Dynamic speckle from 3-D coherence-gated optical sections provides a sensitive label-free measure of cellular activity up to 1 mm deep in living tissue. However, specificity to cellular functionality has not previously been demonstrated. In this work, we perform fluctuation spectroscopy on dynamic light scattering captured using coherence-domain digital holography to obtain the spectral response of tissue that is perturbed by temperature, osmolarity, and antimitotic cytoskeletal drugs. Different perturbations induce specific spectrogram response signatures that can show simultaneous enhancement and suppression in different spectral ranges.
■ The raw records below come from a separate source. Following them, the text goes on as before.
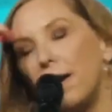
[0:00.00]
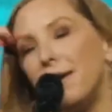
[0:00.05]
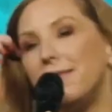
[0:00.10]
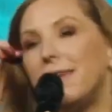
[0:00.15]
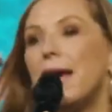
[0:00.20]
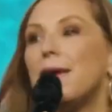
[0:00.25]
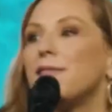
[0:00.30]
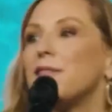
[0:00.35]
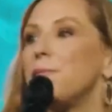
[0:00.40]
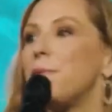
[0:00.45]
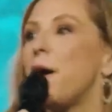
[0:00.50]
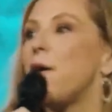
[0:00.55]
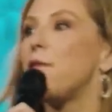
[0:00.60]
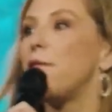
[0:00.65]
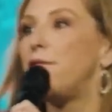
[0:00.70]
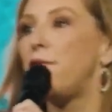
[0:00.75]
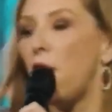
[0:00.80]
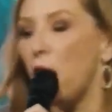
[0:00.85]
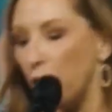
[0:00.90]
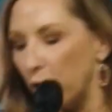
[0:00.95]
And Dave's about
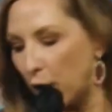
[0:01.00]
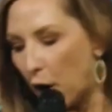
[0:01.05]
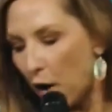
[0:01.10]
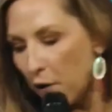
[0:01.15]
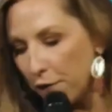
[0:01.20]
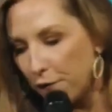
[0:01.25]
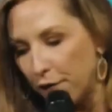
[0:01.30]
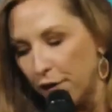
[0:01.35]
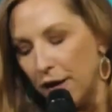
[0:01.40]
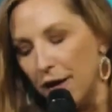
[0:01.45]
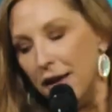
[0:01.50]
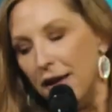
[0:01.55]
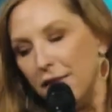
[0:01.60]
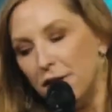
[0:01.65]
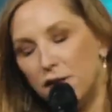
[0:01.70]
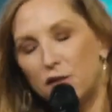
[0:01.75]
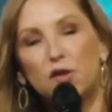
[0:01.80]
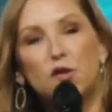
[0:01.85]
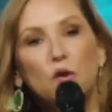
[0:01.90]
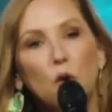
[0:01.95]
falling off
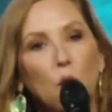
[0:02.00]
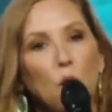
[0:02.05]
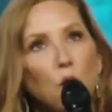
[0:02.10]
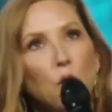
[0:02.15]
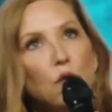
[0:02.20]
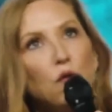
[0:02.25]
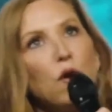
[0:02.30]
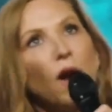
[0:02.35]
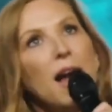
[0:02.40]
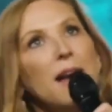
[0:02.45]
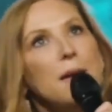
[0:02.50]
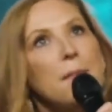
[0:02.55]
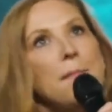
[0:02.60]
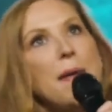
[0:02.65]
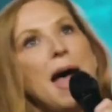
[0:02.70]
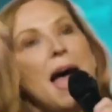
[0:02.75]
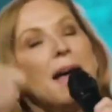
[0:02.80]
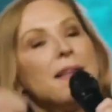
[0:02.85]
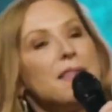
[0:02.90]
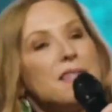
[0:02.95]
the stool trying to
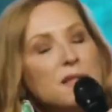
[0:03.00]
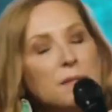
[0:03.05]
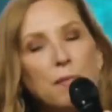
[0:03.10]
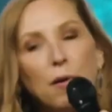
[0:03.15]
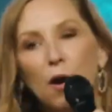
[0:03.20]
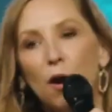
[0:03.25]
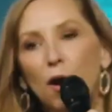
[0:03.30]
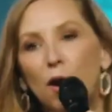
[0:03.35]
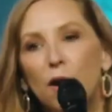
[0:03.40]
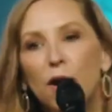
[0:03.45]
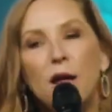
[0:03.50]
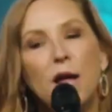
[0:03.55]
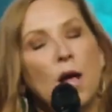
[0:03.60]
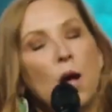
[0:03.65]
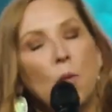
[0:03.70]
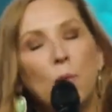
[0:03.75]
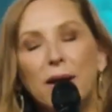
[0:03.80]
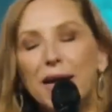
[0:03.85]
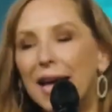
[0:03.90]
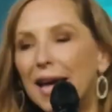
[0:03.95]
bag this bird.
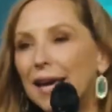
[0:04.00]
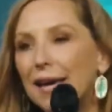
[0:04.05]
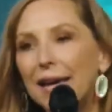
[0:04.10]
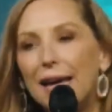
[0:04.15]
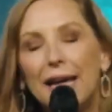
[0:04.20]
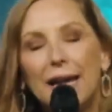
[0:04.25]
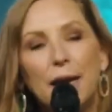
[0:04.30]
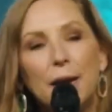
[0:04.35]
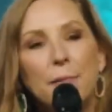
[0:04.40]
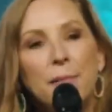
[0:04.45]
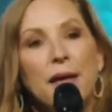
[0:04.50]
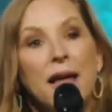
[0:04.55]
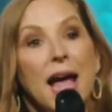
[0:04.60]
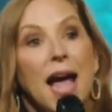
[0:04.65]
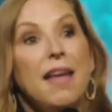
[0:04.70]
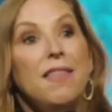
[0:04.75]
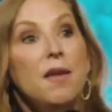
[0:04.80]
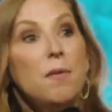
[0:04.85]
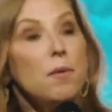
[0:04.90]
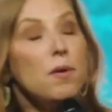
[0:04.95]
We can't get him.
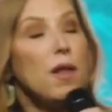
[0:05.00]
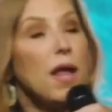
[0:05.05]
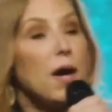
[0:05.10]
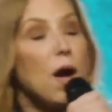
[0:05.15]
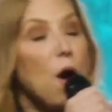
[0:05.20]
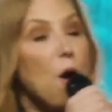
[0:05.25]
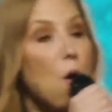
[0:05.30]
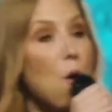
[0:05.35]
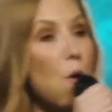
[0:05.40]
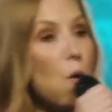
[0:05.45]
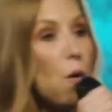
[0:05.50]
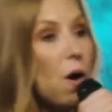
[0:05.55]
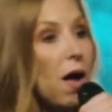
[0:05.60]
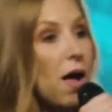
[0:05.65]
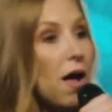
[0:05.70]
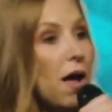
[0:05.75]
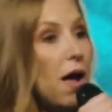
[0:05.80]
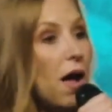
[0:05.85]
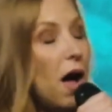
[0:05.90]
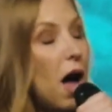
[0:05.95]
And then we're like, oh,
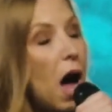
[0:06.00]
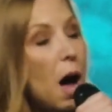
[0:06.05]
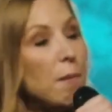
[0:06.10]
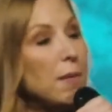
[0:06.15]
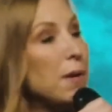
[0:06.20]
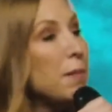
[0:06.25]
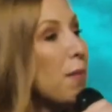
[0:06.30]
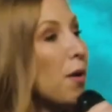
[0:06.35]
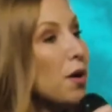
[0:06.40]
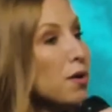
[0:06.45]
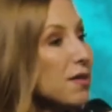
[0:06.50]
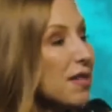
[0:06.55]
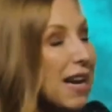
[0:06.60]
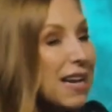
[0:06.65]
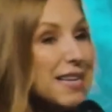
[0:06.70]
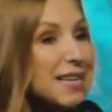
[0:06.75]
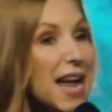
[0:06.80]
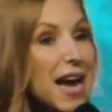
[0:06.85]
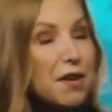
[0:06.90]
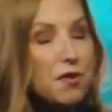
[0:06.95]
hummingbirds
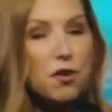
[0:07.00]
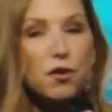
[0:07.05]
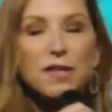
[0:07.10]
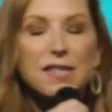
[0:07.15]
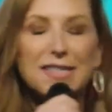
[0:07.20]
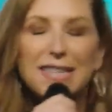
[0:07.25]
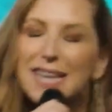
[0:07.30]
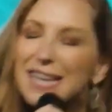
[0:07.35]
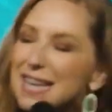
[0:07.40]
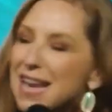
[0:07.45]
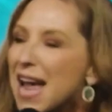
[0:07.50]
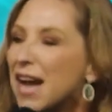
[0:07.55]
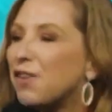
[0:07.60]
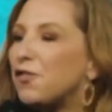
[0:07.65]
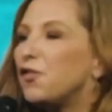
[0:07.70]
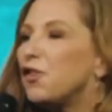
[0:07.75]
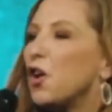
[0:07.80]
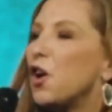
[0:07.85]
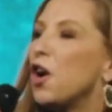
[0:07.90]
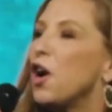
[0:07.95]
like nectar. Let's get
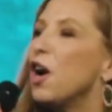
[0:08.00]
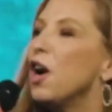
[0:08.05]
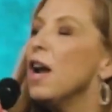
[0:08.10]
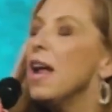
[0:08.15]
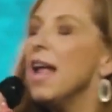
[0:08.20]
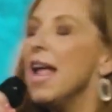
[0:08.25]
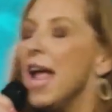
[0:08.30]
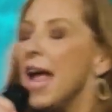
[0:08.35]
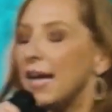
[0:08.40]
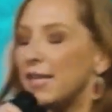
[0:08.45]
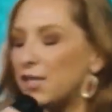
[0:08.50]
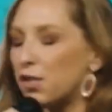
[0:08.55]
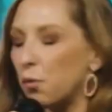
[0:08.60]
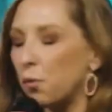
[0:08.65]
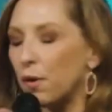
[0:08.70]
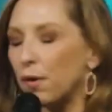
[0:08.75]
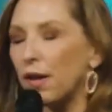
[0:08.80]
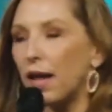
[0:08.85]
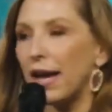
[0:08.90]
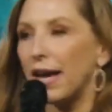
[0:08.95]
nectar. And so
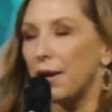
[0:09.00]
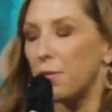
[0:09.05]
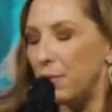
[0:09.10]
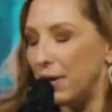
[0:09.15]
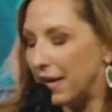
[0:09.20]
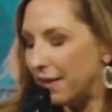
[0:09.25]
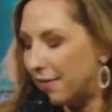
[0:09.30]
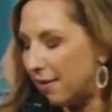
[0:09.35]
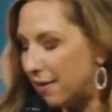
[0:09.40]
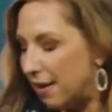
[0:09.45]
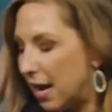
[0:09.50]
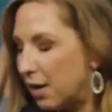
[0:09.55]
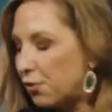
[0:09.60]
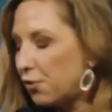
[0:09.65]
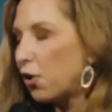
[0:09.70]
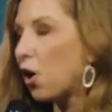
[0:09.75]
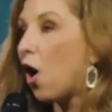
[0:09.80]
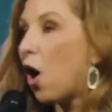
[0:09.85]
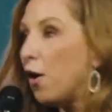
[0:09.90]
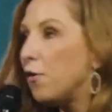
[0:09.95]
we're like, we get the
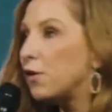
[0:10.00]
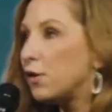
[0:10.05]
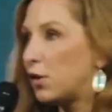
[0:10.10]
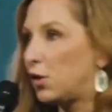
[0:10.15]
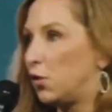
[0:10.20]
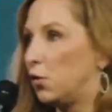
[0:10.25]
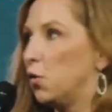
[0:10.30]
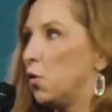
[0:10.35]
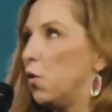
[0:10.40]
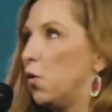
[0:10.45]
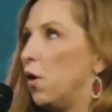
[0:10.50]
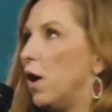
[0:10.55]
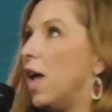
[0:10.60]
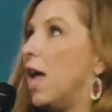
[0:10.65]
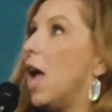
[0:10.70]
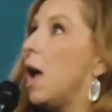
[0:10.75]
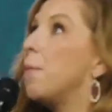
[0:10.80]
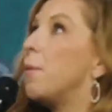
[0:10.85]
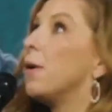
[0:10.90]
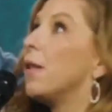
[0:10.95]
nectar on the stool
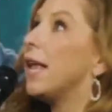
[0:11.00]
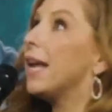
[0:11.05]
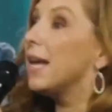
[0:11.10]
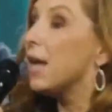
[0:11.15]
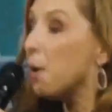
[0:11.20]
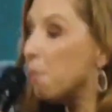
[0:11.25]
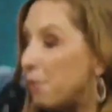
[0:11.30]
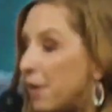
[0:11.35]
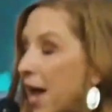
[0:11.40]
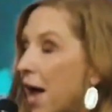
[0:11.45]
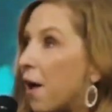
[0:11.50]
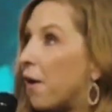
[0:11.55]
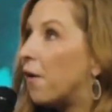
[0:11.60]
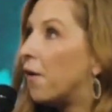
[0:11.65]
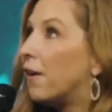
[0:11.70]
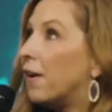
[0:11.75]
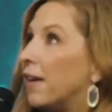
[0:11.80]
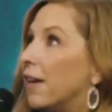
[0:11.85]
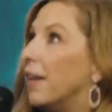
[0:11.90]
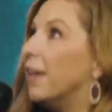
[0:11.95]
and we're like, come
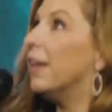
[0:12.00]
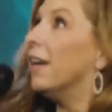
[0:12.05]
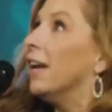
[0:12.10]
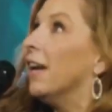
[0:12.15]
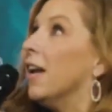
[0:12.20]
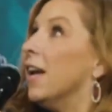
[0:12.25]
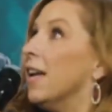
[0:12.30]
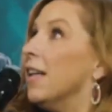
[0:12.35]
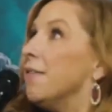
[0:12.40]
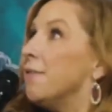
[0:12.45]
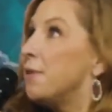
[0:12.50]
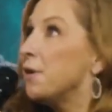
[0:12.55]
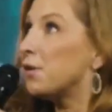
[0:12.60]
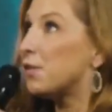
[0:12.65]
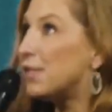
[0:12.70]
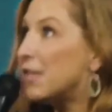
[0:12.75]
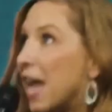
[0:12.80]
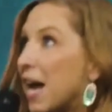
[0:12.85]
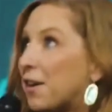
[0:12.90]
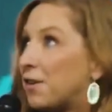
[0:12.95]
down
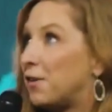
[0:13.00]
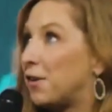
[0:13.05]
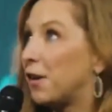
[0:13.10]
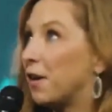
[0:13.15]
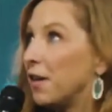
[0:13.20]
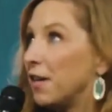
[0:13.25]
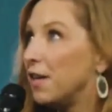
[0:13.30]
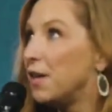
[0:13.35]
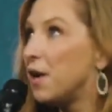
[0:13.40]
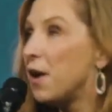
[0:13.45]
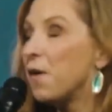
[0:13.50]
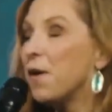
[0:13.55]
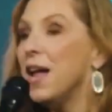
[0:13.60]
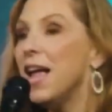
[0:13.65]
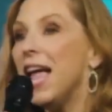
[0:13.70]
there's nectar, you know?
Fourier-domain holography in photorefractive quantum-well films

Fourier-domain holography (FDH) is investigated as a candidate for holographic optical coherence imaging to produce real-time images of structure inside living tissue and turbid media. The effects of spatial filtering, the background intensity distributions, and the role of background noise in determining dynamic range are evaluated for both FDH and image-domain holography (IDH). The grating washout effect in FDH (edge enhancement) is removed by use of a vibrating diffuser that consequently improves the image quality. By comparing holographic images and background images of FDH and IDH we show that FDH provides a higher dynamic range and a higher image quality than IDH for this specific application of imaging diffuse volumetric objects.

Functional imaging by dynamic speckle in digital holographic optical coherence imaging

Digital holographic optical coherence imaging (DHOCI) is a full-frame coherence-gated imaging approach that uses a CCD camera to record and reconstruct a digital hologram from inside tissue. Our recording of digital holograms at the optical Fourier plane has advantages for diffuse targets compared with Fresnel off-axis digital holography. DHOCI is capable of performing functional imaging by using dynamic image speckle as a contrast agent to locate regions of high metabolic activity characterized by high cellular motility. We show strong dynamic speckle difference between three metabolic states of a tumor, and demonstrate that functional imaging in DHOCI can capture motility information with high contrast. We apply functional imaging to track the effect on cell motility by temperature changes or cytoskeletal drugs.

Digital holography and tissue dynamics spectroscopy: on the road to high-content drug discovery

Digital holography, Fourier optics and speckle are combined to enable a new direction in drug discovery. Optical coherence imaging (OCI) is a coherence-gated imaging approach that captures dynamic speckle from inside living tissue. The speckle temporal fluctuations arise from internal motions in the biological tissue, and the changes in these motions caused by applying drugs can be captured and quantified using tissue dynamics spectroscopy (TDS). A phenotypic profile of many reference drugs provides a training set that would help classify new compounds that may be candidates as new anti-cancer drugs.